Collision rate: This refers to the number of vehicle-obstacle/vehicle-vehicle collisions per unit travel distance, with geometric collisions accurately detected using the Separating Axis Theorem, obtained by dividing the number of collision scenes by the total number of scenes.
Trajectory efficiency, which is the ratio of the ideal straight-line distance to the actual travel distance in successful cases. The trajectory efficiency reflects the optimality of the path.
4.3. Results
The path planning success rate (PPSR), collision rate, and trajectory efficiency of the proposed CAS-GNN model and the A-GNN model in various vehicle-obstacle scenarios are presented in
Table 2.
Both models exhibit a decrease in PPSR as the number of obstacles or vehicles increases. However, when there is only one or two vehicles present, the PPSR of the CAS-GNN model is slightly lower than that of the A-GNN model. This discrepancy can be attributed to the inclusion of self-loop edges within the edge enhancement module of the CAS-GNN model, which becomes more pronounced with a smaller number of vehicles. Additionally, each vehicle has limited effective interaction relationships; thus, the multi-head mechanism may lead to dispersed attention. As the number of vehicles increases, it is observed that the CAS-GNN model achieves a better PPSR compared to the A-GNN model.

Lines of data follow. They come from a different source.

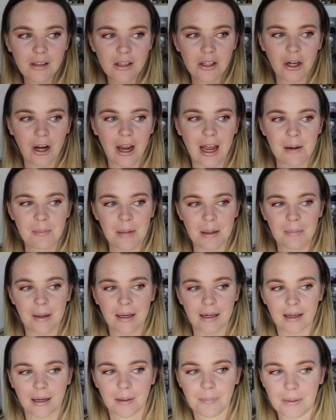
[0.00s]
you know, how my
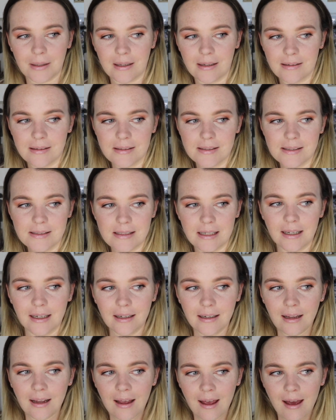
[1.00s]
makeup is
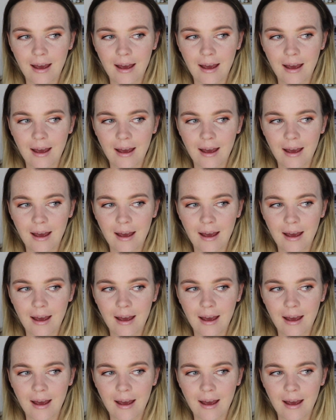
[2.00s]
sitting.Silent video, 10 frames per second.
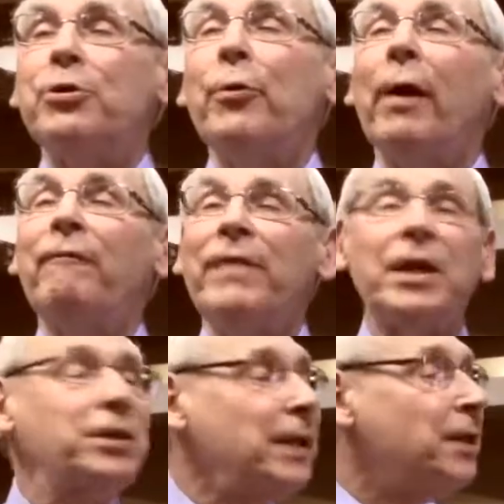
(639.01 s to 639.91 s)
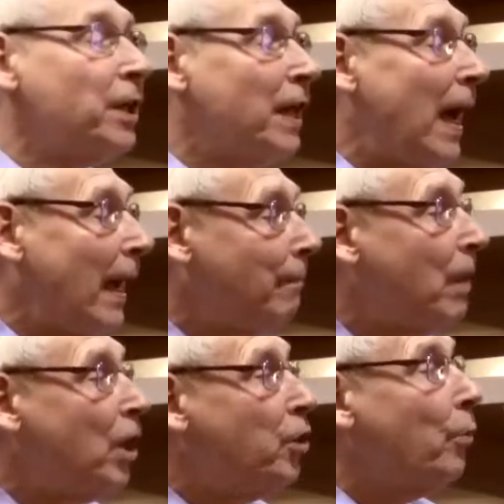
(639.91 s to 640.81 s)
You are fixing the
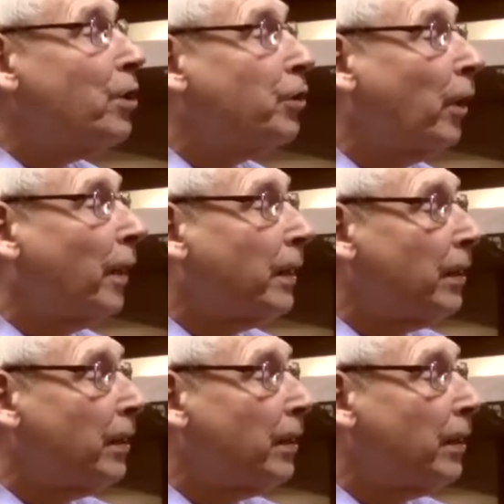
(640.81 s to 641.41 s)
time to adjourn.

Table 2 comparison of planning success rate, collision rate, and trajectory efficiency in scenarios with different obstacle densities.
Compared with the A-GNN model, the CAS-GNN model can obtain a lower collision rate and better trajectory efficiency.

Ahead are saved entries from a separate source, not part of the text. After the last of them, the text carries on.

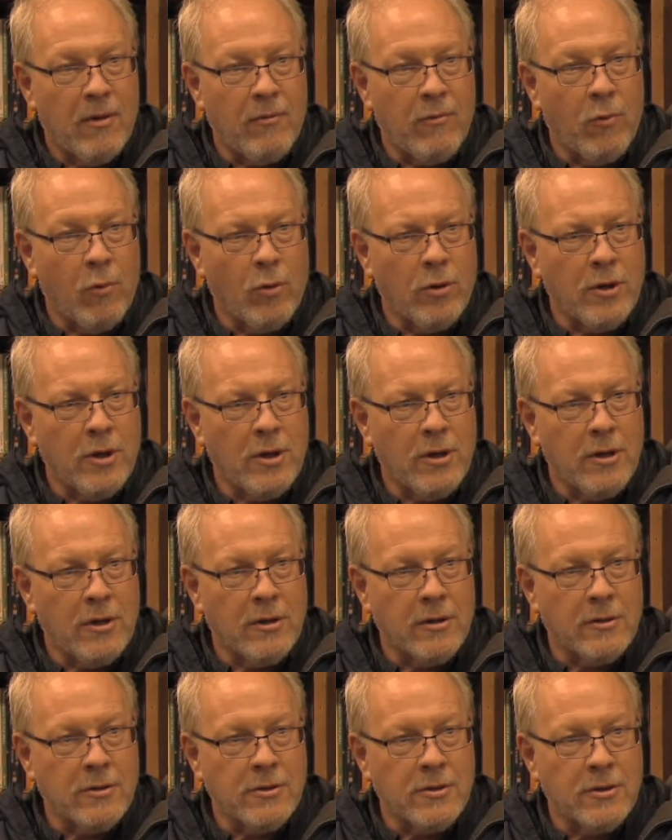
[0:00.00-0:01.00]
14
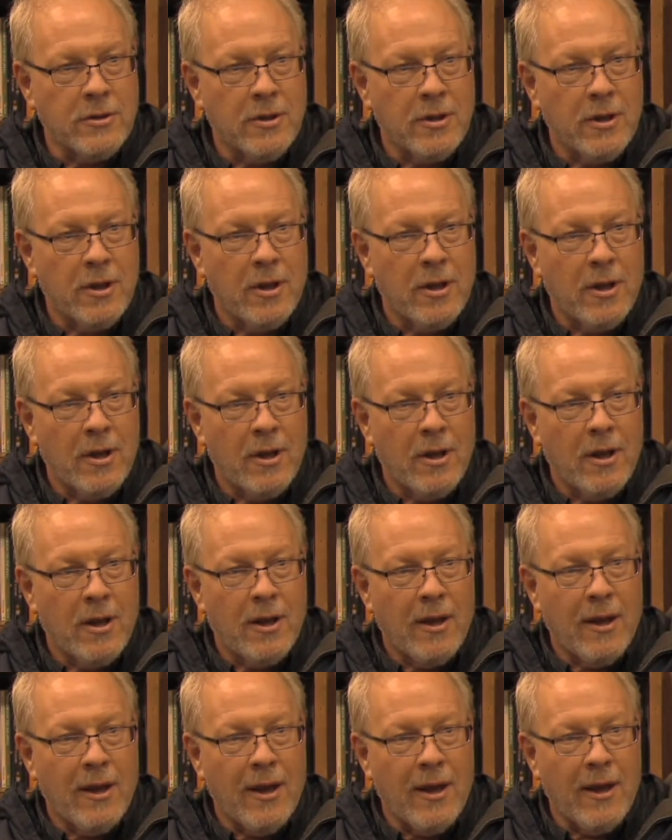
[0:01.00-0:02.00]
years,
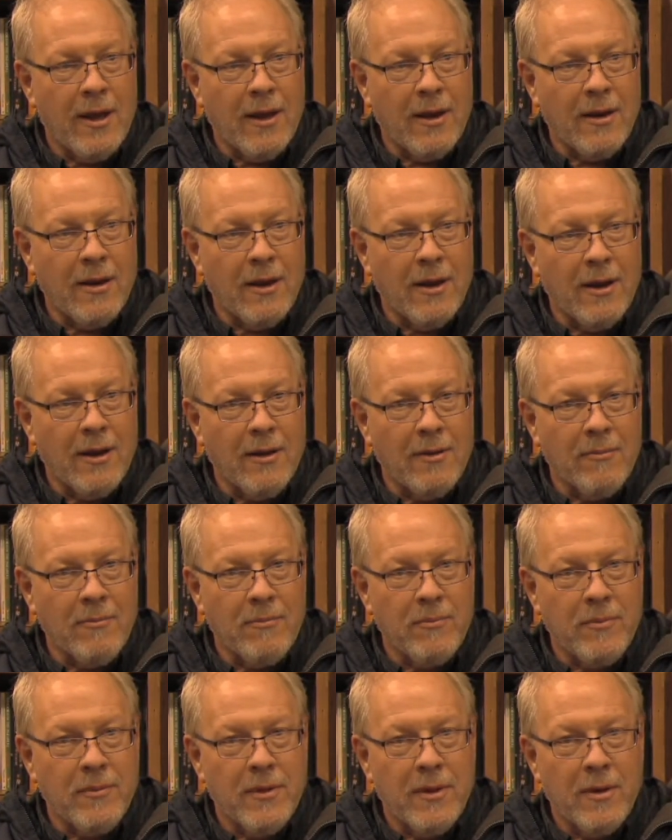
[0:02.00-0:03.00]
and a
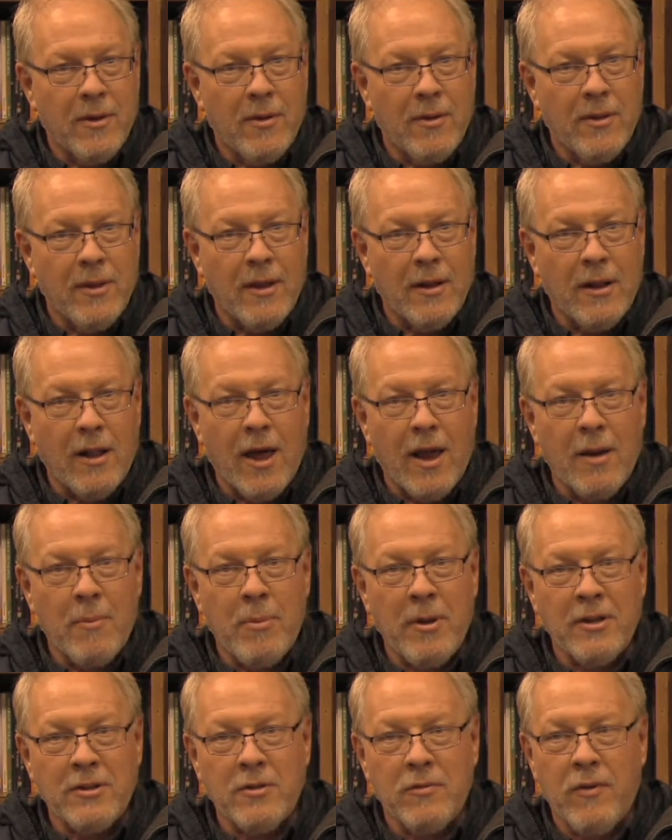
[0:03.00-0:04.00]
lot of
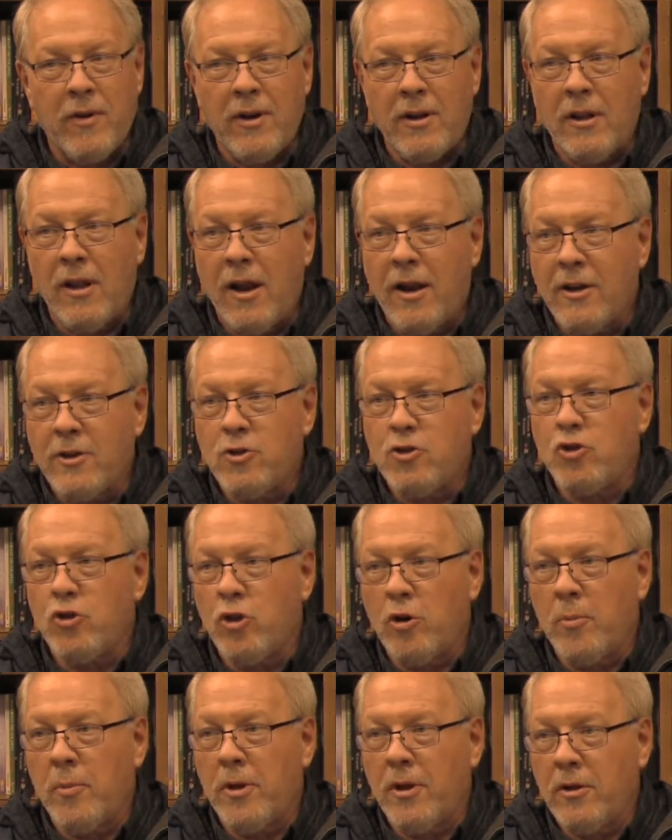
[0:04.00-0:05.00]
Pennsylvania, a lot of
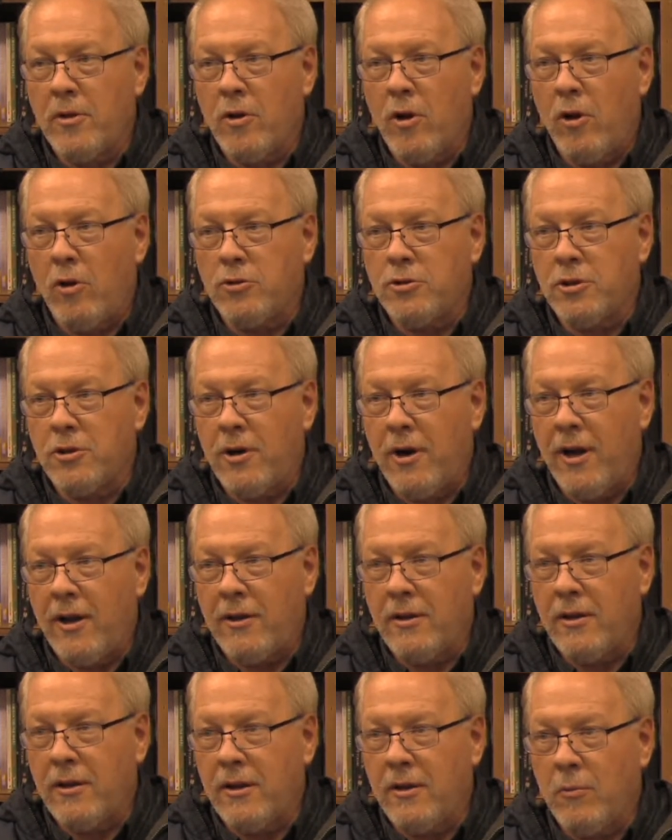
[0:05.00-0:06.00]
German culture out
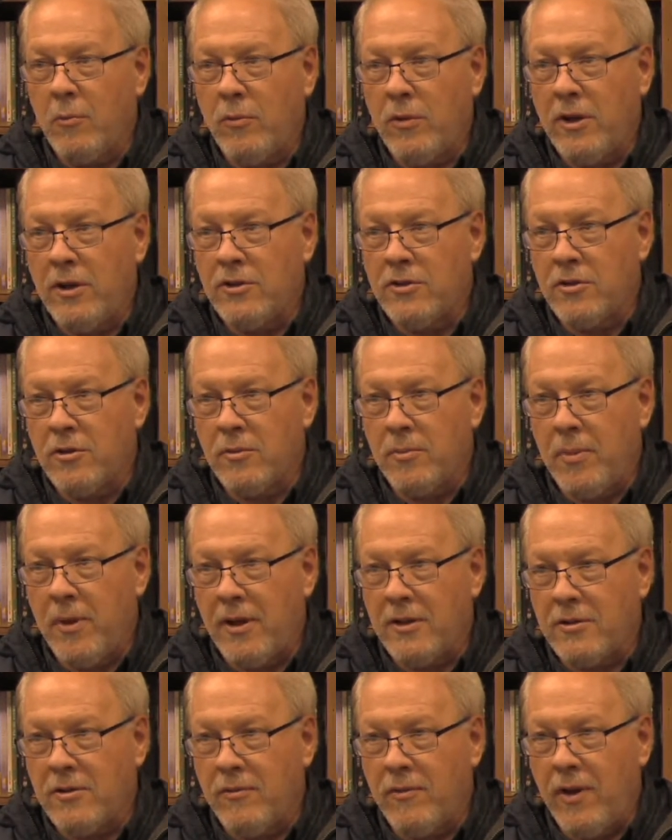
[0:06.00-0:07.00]
in eastern
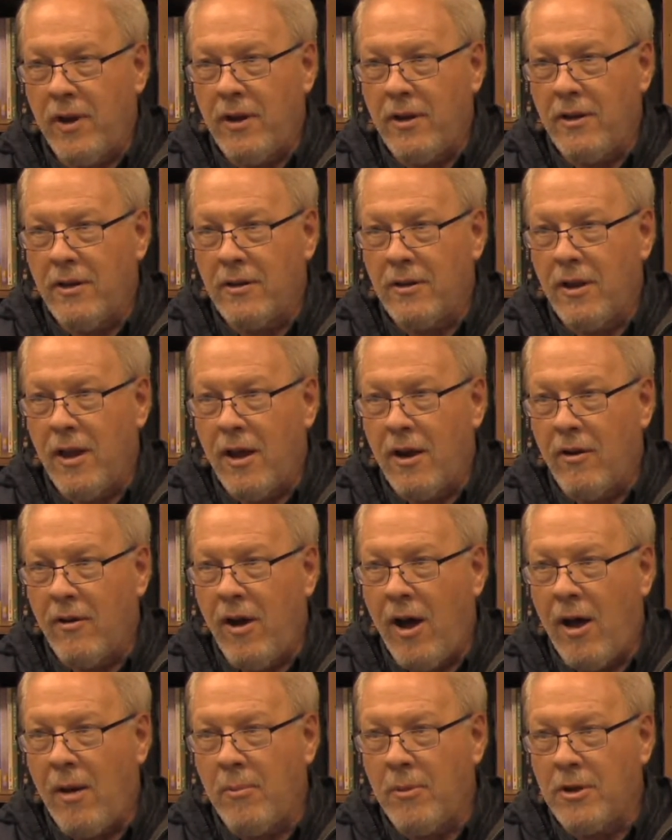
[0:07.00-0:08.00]
Pennsylvania,
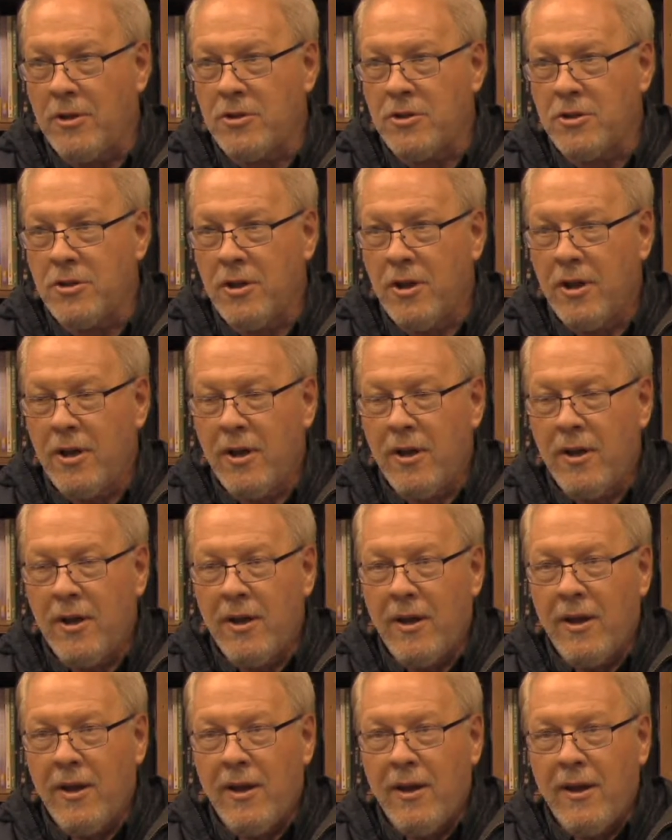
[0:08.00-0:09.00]
Amish,
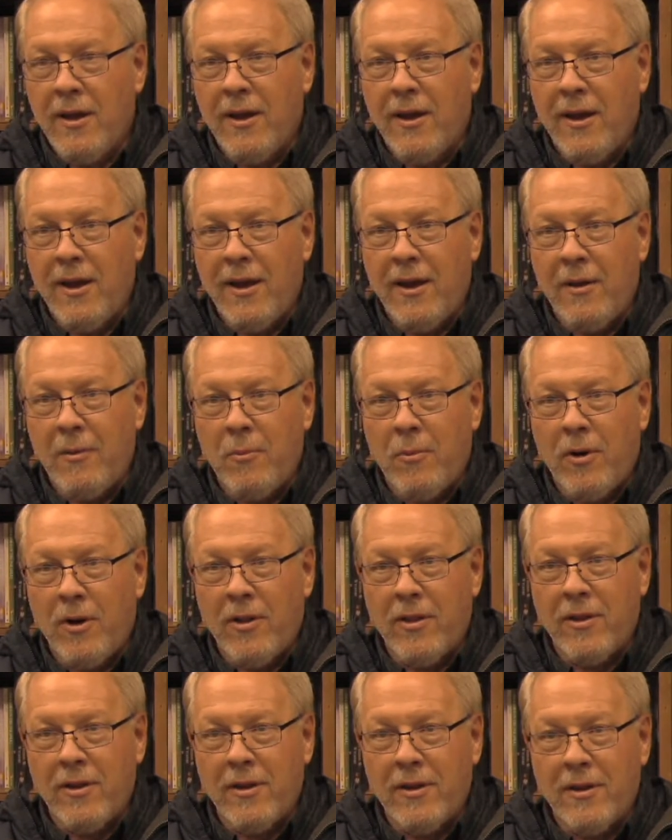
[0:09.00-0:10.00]
and one
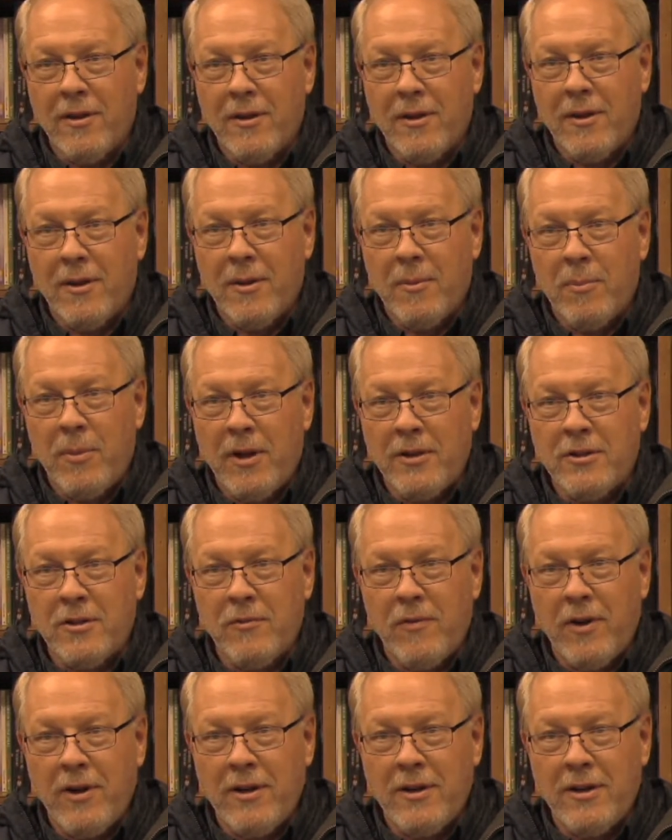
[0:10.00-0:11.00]
of the
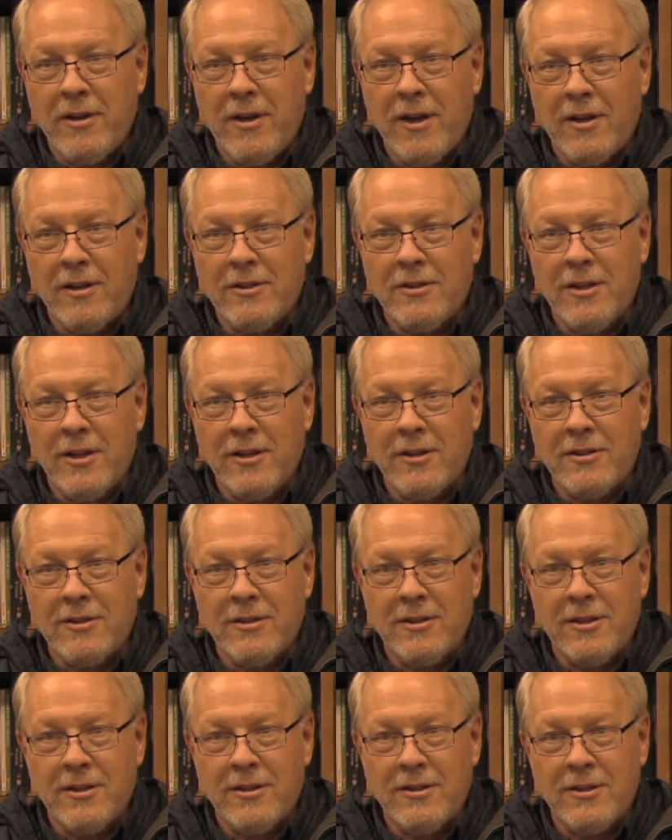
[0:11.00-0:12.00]
Pennsylvania Dutch things
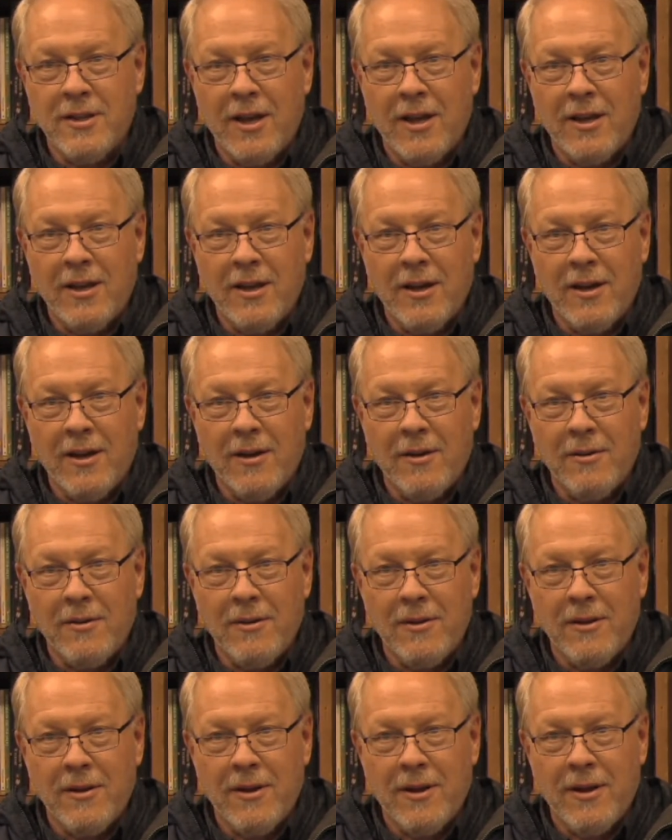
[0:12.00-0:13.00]
to say,
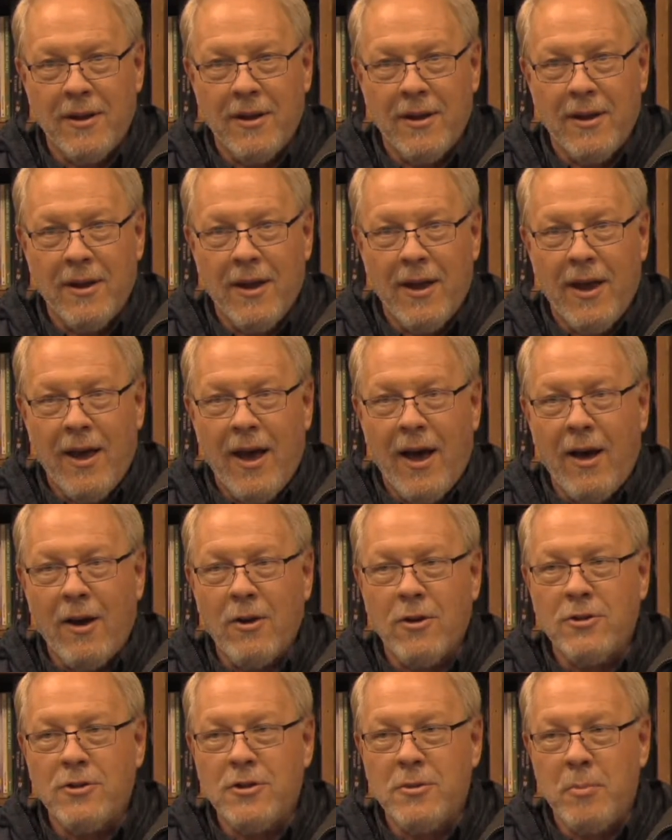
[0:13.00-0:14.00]
how
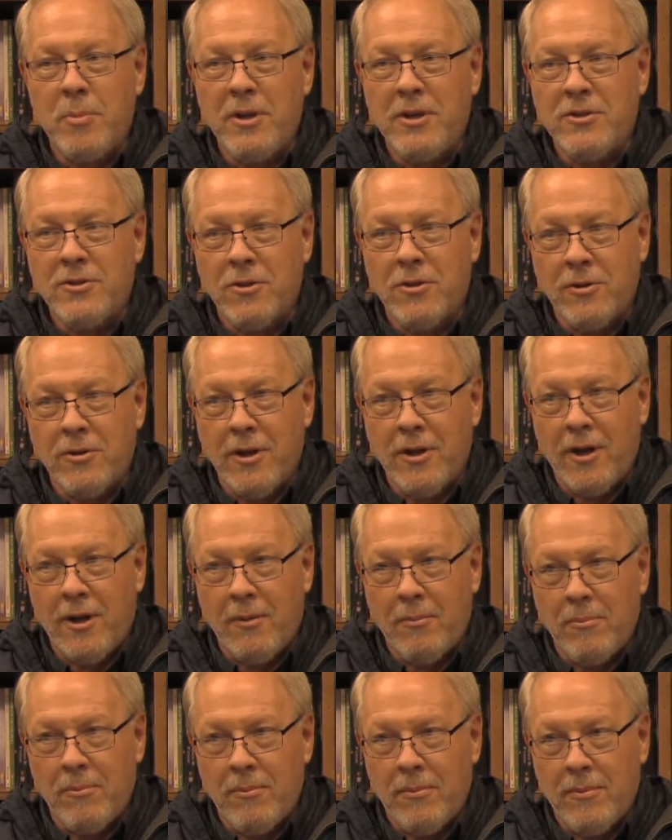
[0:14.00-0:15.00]
could you be so dumb?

The trajectory graph of the two models with six vehicles and one obstacle is shown in
Figure 3. As shown, the trajectory length of the CAS-GNN model is significantly shorter than that of the A-GNN model.
In the context of varying numbers of vehicles,
Figure 4 presents a comparison of planning success rates, collision rates, and trajectory efficiencies between the CAS-GNN and A-GNN models. For the scenario involving six vehicles, the CAS-GNN model demonstrates an increase in the planning success rate of 2.7%, a reduction in the collision rate of 23%, and an enhancement in trajectory efficiency of 8%. The proposed CAS-GNN model is capable of generating smooth and safe paths, showcasing remarkable generalization ability.
We now conduct a comparative analysis of our proposed CAS-GNN model against two traditional path-planning algorithms: Anytime A* Conflict-based Search (AACCBS) and V-Hybrid A*. This comparison is executed across 100 scenarios, each involving three vehicles and four obstacles. The paths generated by both AACCBS and V-Hybrid A* consist of discrete points; consequently, we implement an interpolation process for these paths in our simulation. The original straight-line trajectories produced by these two algorithms demonstrate high efficiency. However, following the interpolation process, the resulting paths exhibit a significantly elevated collision rate compared to that of our proposed algorithm. This discrepancy can be attributed to the fact that both AACCBS and V-Hybrid A* rely on search-based and optimization-based methods, which tend to perform inadequately in environments characterized by a high density of potential collisions. As illustrated in
Table 3, the results clearly indicate that our proposed CAS-GNN algorithm surpasses both AACCBS and V-Hybrid A*.
Figure 5 and
Figure 6 presents the trajectories planned by all three models within a scenario featuring three vehicles and four obstacles.